21 Aug 2019
January 30, 2010 - Filed under: History of Antiques — Richard

Whenever we look at a piece of English furniture that has been lacquered, is of geometric latticework construction or in fact any piece of antique furniture from the late 17th century onwards that is Chinese in its design, we will know that much was copied from originals that were being imported to the English market. The term used in the trade for English antique furniture and other artefacts made in the Chinese styles is Chinoiserie.

To copy early Chinese furniture was to construct solid well made pieces. Much Chinese furniture was generally made of rosewood which the Chinese called ‘chicken-wing-wood’. Generally these Chinese pieces were made by expert joiners rather than cabinet makers who used mortise and tenon joints, dovetailing and a bit of glue. One reason for constructing furniture in this way meant that it would allow for changes in temperature when exported and that pieces could be taken apart for shipping, so the original flat pack furniture. These pieces were also made without lathes which gave them their handmade quality.
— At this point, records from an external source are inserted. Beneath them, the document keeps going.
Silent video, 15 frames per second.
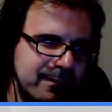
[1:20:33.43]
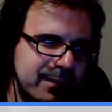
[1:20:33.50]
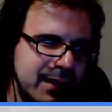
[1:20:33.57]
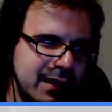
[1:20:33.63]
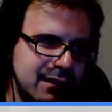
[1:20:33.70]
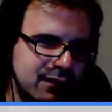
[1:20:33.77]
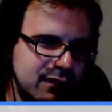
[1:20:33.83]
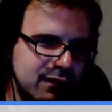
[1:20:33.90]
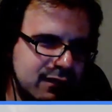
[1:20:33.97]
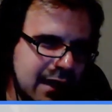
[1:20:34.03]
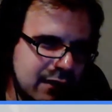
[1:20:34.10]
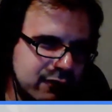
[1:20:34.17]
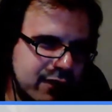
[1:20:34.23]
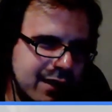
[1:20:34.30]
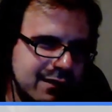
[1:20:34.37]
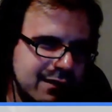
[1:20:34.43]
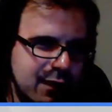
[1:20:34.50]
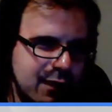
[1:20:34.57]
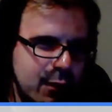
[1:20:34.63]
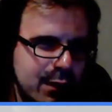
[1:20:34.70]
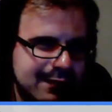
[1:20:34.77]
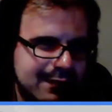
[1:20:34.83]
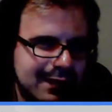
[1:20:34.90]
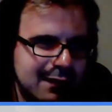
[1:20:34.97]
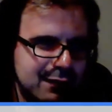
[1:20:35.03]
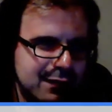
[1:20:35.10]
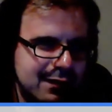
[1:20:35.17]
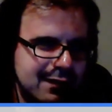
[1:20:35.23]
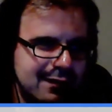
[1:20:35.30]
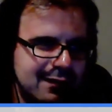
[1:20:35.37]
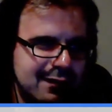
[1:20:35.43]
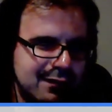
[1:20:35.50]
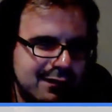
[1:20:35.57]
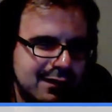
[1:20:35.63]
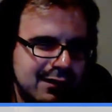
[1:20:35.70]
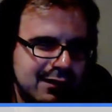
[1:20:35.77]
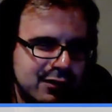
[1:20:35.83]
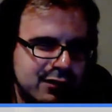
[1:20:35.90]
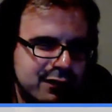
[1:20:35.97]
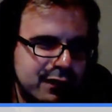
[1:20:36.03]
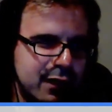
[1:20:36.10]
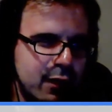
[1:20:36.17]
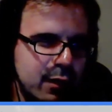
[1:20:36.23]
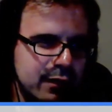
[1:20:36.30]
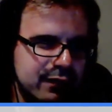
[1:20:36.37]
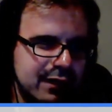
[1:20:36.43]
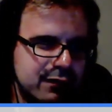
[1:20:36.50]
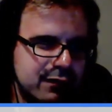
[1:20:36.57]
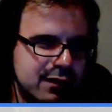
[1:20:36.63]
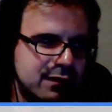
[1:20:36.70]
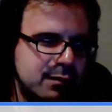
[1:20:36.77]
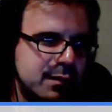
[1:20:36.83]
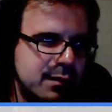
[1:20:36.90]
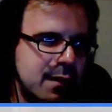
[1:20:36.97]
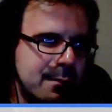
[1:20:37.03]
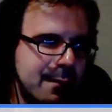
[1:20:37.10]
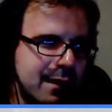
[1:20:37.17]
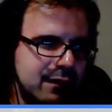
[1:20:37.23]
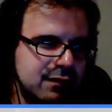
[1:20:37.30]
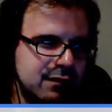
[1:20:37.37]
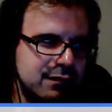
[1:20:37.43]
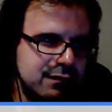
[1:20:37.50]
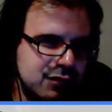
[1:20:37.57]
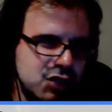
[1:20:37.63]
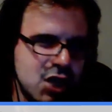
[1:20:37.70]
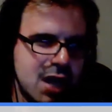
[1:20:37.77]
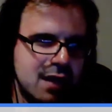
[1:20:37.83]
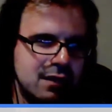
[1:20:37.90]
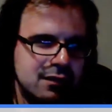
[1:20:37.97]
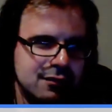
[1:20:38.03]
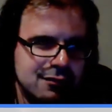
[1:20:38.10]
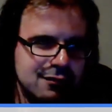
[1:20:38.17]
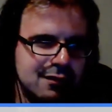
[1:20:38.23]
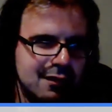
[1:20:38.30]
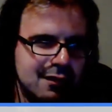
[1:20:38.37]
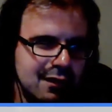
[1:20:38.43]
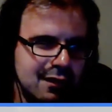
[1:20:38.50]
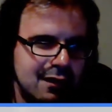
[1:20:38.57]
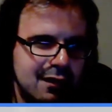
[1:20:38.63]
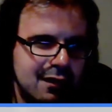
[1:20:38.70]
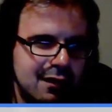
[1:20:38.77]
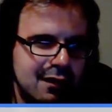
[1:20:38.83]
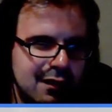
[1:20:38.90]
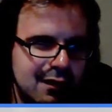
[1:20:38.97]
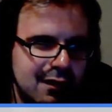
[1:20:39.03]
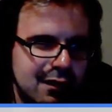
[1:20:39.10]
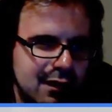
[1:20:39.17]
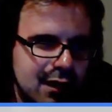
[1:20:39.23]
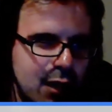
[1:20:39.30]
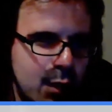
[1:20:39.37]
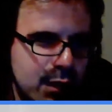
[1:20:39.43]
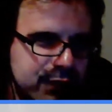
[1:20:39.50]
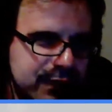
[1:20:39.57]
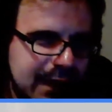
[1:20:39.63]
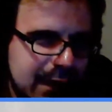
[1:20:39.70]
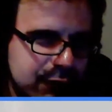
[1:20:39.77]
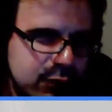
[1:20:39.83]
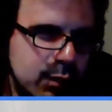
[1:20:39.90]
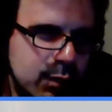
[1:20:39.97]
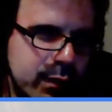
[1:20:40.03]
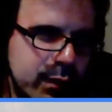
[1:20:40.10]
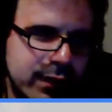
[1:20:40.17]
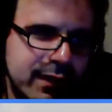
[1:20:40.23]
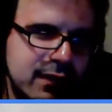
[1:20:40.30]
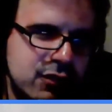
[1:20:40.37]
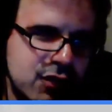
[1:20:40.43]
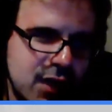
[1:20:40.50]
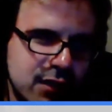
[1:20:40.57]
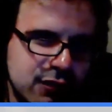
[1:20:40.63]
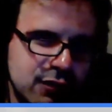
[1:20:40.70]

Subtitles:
It doesn't sound right, does it? OS 11, and you'd think OS 11 have to be a massive change. OS 11 will be when they change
Thomas Chippendale was extremely fond of Chinoiserie design and designed now popular antique dining chairs and other pieces to emulate Chinese furniture. His latticework and trelliswork chair backs with oriental motifs sometimes accentuated with a pagoda-roof cresting rail, became part of his hallmark designs in the mid 18th century.

Period and revival antique chairs, desks and antique dining tables in the Chinoiserie style can be found through antique furniture dealerships in Preston, Lancaster, Cumbria and other parts of the UK.